■ **Work order**
Would you retype the whole listing verbatim, keeping pictures out of it?

*** Block opens ***

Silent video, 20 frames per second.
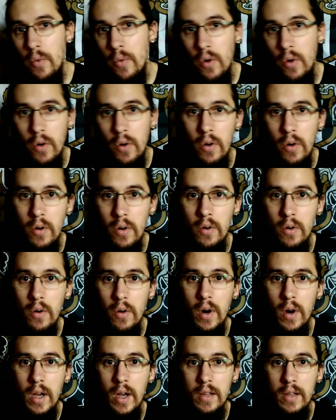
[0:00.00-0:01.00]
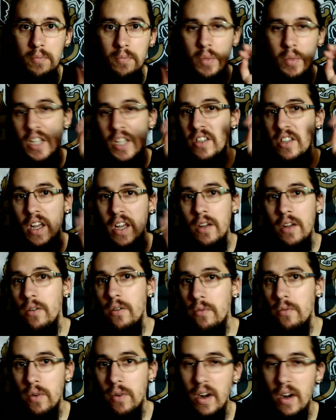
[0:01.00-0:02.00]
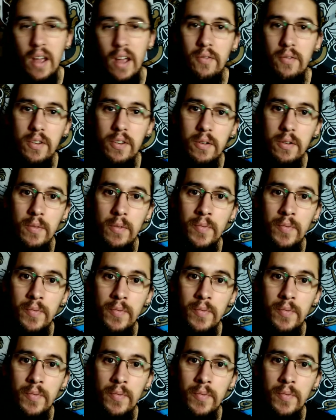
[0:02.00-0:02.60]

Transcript: or at midday or whatever.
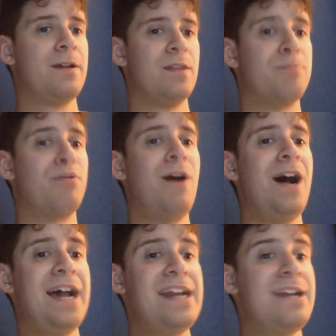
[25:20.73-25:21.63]
The
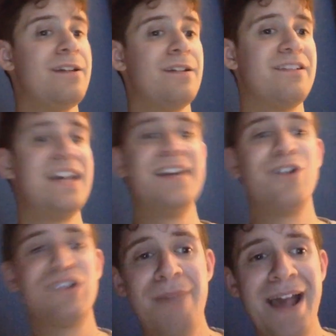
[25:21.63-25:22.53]
Pride staying
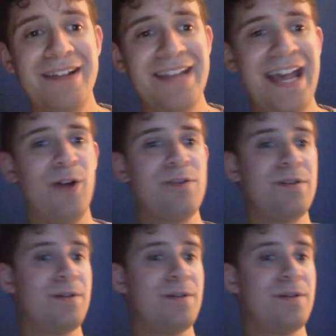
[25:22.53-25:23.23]
on SmackDown.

*** Block closes ***

■ **Reply**
Silent video, 20 frames per second.
[0:00.00-0:01.00]
[0:01.00-0:02.00]
[0:02.00-0:02.60]

Transcript: or at midday or whatever.
[25:20.73-25:21.63]
The
[25:21.63-25:22.53]
Pride staying
[25:22.53-25:23.23]
on SmackDown.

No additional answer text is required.